### Input material

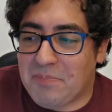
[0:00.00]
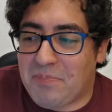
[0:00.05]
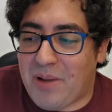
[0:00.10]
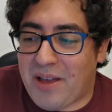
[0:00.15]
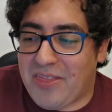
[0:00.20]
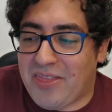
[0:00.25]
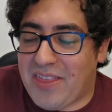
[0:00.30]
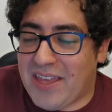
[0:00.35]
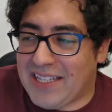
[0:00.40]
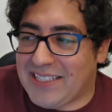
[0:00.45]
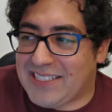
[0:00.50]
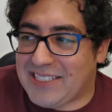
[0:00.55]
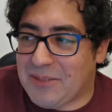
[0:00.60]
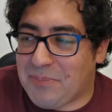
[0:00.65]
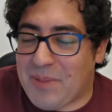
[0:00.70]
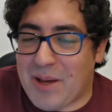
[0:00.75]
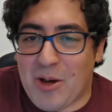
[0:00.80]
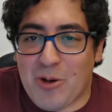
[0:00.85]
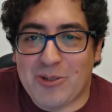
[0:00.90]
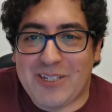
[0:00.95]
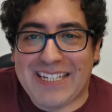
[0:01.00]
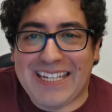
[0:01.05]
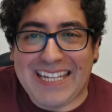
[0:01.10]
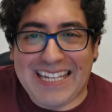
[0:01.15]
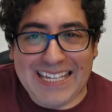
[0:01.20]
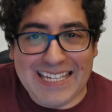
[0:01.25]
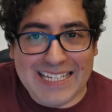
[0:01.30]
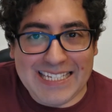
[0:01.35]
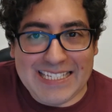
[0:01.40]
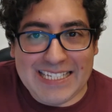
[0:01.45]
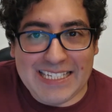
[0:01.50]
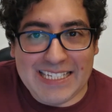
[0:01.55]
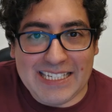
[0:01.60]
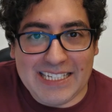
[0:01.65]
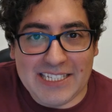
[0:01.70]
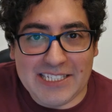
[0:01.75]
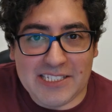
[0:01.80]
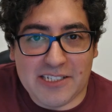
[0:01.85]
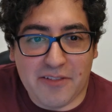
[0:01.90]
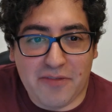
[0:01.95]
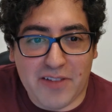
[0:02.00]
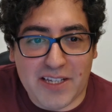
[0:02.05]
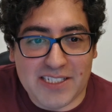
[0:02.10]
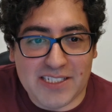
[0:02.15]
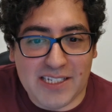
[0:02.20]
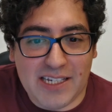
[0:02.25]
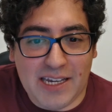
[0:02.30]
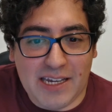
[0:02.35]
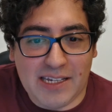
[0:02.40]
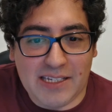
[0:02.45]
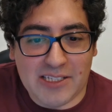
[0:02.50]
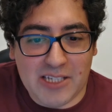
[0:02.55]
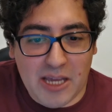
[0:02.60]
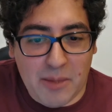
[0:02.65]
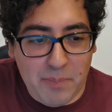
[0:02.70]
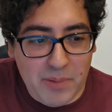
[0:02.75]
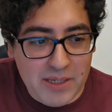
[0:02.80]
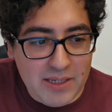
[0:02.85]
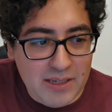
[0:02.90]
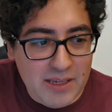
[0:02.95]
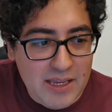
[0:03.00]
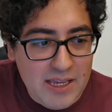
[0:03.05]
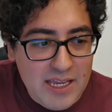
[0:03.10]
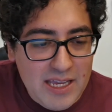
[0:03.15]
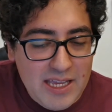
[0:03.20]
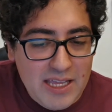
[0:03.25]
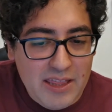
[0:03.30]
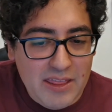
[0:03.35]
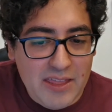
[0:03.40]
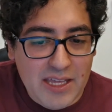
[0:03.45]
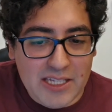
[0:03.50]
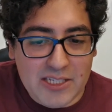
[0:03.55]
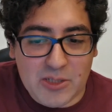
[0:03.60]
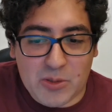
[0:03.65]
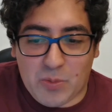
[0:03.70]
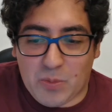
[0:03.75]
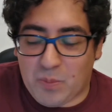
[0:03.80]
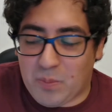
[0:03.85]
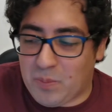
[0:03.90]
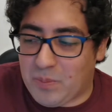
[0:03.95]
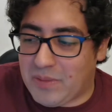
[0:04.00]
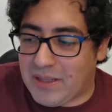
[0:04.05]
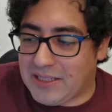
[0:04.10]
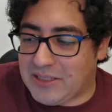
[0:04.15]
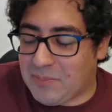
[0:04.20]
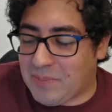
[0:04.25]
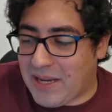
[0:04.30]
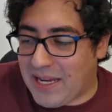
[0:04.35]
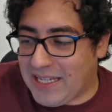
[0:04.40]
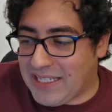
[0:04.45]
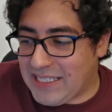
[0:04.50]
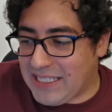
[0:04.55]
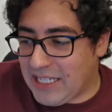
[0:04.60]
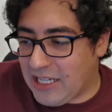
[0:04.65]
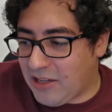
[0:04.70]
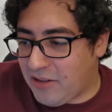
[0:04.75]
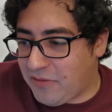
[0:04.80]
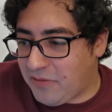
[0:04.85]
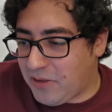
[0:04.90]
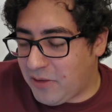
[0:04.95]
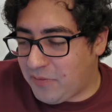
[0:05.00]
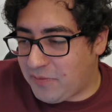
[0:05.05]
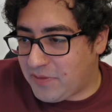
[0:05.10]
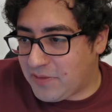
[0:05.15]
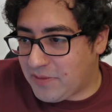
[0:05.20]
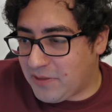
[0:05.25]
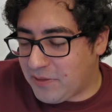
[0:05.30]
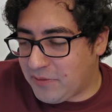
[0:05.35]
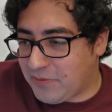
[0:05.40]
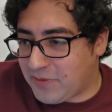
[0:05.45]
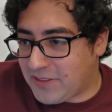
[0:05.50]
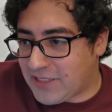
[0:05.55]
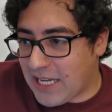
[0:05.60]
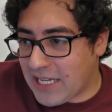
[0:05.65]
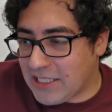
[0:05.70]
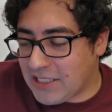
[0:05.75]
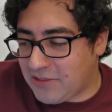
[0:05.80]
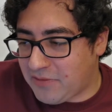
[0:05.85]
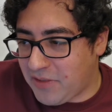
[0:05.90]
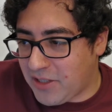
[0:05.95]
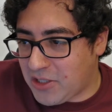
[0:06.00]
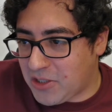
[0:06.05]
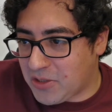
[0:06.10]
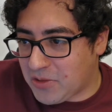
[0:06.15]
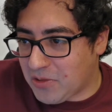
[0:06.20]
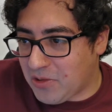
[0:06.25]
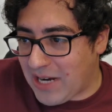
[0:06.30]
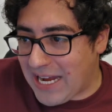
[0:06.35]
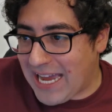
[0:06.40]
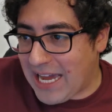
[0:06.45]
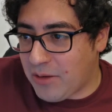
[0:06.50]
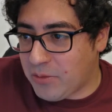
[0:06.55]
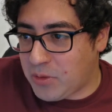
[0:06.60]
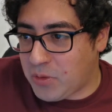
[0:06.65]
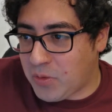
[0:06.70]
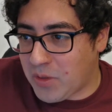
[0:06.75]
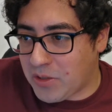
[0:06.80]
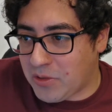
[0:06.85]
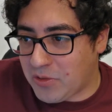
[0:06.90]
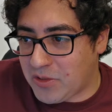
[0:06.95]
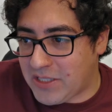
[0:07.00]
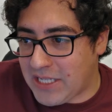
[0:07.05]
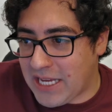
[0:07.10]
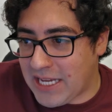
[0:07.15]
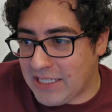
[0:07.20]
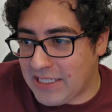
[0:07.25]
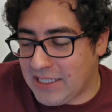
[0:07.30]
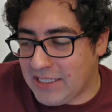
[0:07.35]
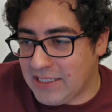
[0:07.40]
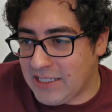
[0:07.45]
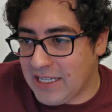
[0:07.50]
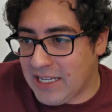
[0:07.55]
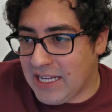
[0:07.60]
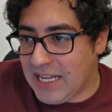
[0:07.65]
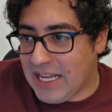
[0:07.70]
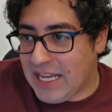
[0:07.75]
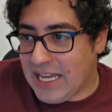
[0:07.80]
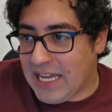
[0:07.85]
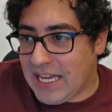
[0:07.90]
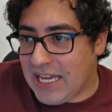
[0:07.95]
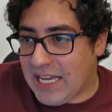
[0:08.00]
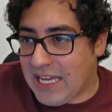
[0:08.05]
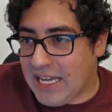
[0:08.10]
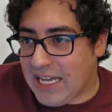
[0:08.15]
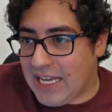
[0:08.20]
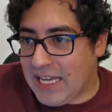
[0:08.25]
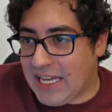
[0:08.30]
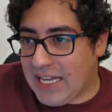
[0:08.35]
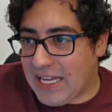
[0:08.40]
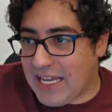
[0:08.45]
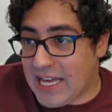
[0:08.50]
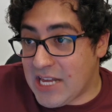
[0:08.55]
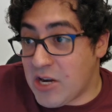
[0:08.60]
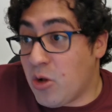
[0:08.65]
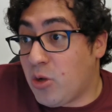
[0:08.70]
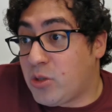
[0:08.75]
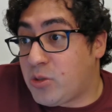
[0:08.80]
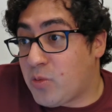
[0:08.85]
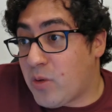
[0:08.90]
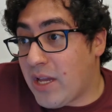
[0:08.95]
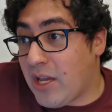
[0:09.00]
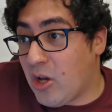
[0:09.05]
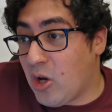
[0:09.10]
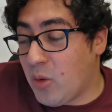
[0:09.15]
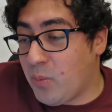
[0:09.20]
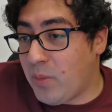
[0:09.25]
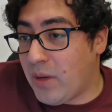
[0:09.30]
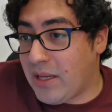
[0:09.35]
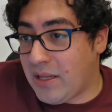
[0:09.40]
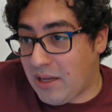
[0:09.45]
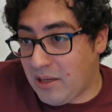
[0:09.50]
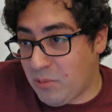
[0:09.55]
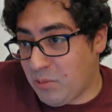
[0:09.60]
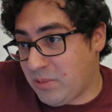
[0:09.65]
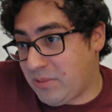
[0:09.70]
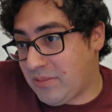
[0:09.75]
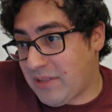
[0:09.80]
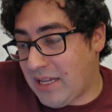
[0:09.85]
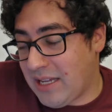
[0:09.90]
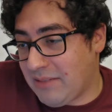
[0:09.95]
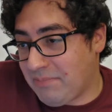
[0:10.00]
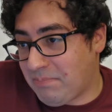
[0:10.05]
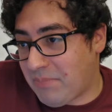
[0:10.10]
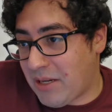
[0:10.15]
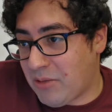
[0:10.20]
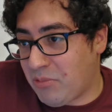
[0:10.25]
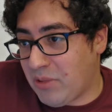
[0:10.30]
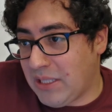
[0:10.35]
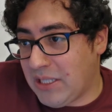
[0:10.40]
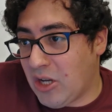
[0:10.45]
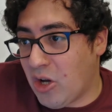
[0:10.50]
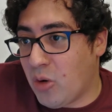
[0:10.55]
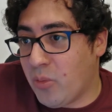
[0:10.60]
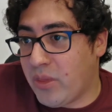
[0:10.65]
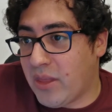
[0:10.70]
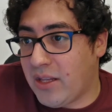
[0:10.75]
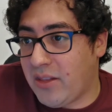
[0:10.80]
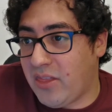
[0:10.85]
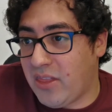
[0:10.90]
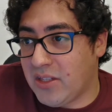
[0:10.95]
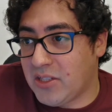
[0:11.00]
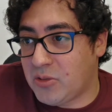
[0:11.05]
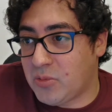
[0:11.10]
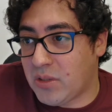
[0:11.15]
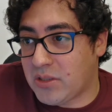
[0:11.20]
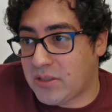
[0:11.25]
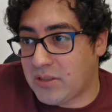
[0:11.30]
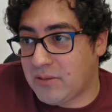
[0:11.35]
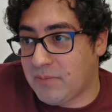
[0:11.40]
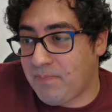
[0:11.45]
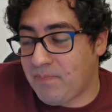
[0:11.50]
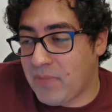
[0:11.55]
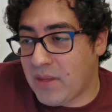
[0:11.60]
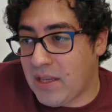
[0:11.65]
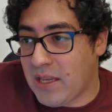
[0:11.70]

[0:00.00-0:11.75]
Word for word: but that's about it. It's a fascinating topic. That's that's my idea of, of, of science fiction or how to understand it. Uh, and also, I hope I, I was I, I really hope that this was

### Task goal
Only the pictures are to be left out, and all of the data must otherwise be transcribed exactly.

### Expected output
[0:00.00]
[0:00.05]
[0:00.10]
[0:00.15]
[0:00.20]
[0:00.25]
[0:00.30]
[0:00.35]
[0:00.40]
[0:00.45]
[0:00.50]
[0:00.55]
[0:00.60]
[0:00.65]
[0:00.70]
[0:00.75]
[0:00.80]
[0:00.85]
[0:00.90]
[0:00.95]
[0:01.00]
[0:01.05]
[0:01.10]
[0:01.15]
[0:01.20]
[0:01.25]
[0:01.30]
[0:01.35]
[0:01.40]
[0:01.45]
[0:01.50]
[0:01.55]
[0:01.60]
[0:01.65]
[0:01.70]
[0:01.75]
[0:01.80]
[0:01.85]
[0:01.90]
[0:01.95]
[0:02.00]
[0:02.05]
[0:02.10]
[0:02.15]
[0:02.20]
[0:02.25]
[0:02.30]
[0:02.35]
[0:02.40]
[0:02.45]
[0:02.50]
[0:02.55]
[0:02.60]
[0:02.65]
[0:02.70]
[0:02.75]
[0:02.80]
[0:02.85]
[0:02.90]
[0:02.95]
[0:03.00]
[0:03.05]
[0:03.10]
[0:03.15]
[0:03.20]
[0:03.25]
[0:03.30]
[0:03.35]
[0:03.40]
[0:03.45]
[0:03.50]
[0:03.55]
[0:03.60]
[0:03.65]
[0:03.70]
[0:03.75]
[0:03.80]
[0:03.85]
[0:03.90]
[0:03.95]
[0:04.00]
[0:04.05]
[0:04.10]
[0:04.15]
[0:04.20]
[0:04.25]
[0:04.30]
[0:04.35]
[0:04.40]
[0:04.45]
[0:04.50]
[0:04.55]
[0:04.60]
[0:04.65]
[0:04.70]
[0:04.75]
[0:04.80]
[0:04.85]
[0:04.90]
[0:04.95]
[0:05.00]
[0:05.05]
[0:05.10]
[0:05.15]
[0:05.20]
[0:05.25]
[0:05.30]
[0:05.35]
[0:05.40]
[0:05.45]
[0:05.50]
[0:05.55]
[0:05.60]
[0:05.65]
[0:05.70]
[0:05.75]
[0:05.80]
[0:05.85]
[0:05.90]
[0:05.95]
[0:06.00]
[0:06.05]
[0:06.10]
[0:06.15]
[0:06.20]
[0:06.25]
[0:06.30]
[0:06.35]
[0:06.40]
[0:06.45]
[0:06.50]
[0:06.55]
[0:06.60]
[0:06.65]
[0:06.70]
[0:06.75]
[0:06.80]
[0:06.85]
[0:06.90]
[0:06.95]
[0:07.00]
[0:07.05]
[0:07.10]
[0:07.15]
[0:07.20]
[0:07.25]
[0:07.30]
[0:07.35]
[0:07.40]
[0:07.45]
[0:07.50]
[0:07.55]
[0:07.60]
[0:07.65]
[0:07.70]
[0:07.75]
[0:07.80]
[0:07.85]
[0:07.90]
[0:07.95]
[0:08.00]
[0:08.05]
[0:08.10]
[0:08.15]
[0:08.20]
[0:08.25]
[0:08.30]
[0:08.35]
[0:08.40]
[0:08.45]
[0:08.50]
[0:08.55]
[0:08.60]
[0:08.65]
[0:08.70]
[0:08.75]
[0:08.80]
[0:08.85]
[0:08.90]
[0:08.95]
[0:09.00]
[0:09.05]
[0:09.10]
[0:09.15]
[0:09.20]
[0:09.25]
[0:09.30]
[0:09.35]
[0:09.40]
[0:09.45]
[0:09.50]
[0:09.55]
[0:09.60]
[0:09.65]
[0:09.70]
[0:09.75]
[0:09.80]
[0:09.85]
[0:09.90]
[0:09.95]
[0:10.00]
[0:10.05]
[0:10.10]
[0:10.15]
[0:10.20]
[0:10.25]
[0:10.30]
[0:10.35]
[0:10.40]
[0:10.45]
[0:10.50]
[0:10.55]
[0:10.60]
[0:10.65]
[0:10.70]
[0:10.75]
[0:10.80]
[0:10.85]
[0:10.90]
[0:10.95]
[0:11.00]
[0:11.05]
[0:11.10]
[0:11.15]
[0:11.20]
[0:11.25]
[0:11.30]
[0:11.35]
[0:11.40]
[0:11.45]
[0:11.50]
[0:11.55]
[0:11.60]
[0:11.65]
[0:11.70]

[0:00.00-0:11.75]
Word for word: but that's about it. It's a fascinating topic. That's that's my idea of, of, of science fiction or how to understand it. Uh, and also, I hope I, I was I, I really hope that this was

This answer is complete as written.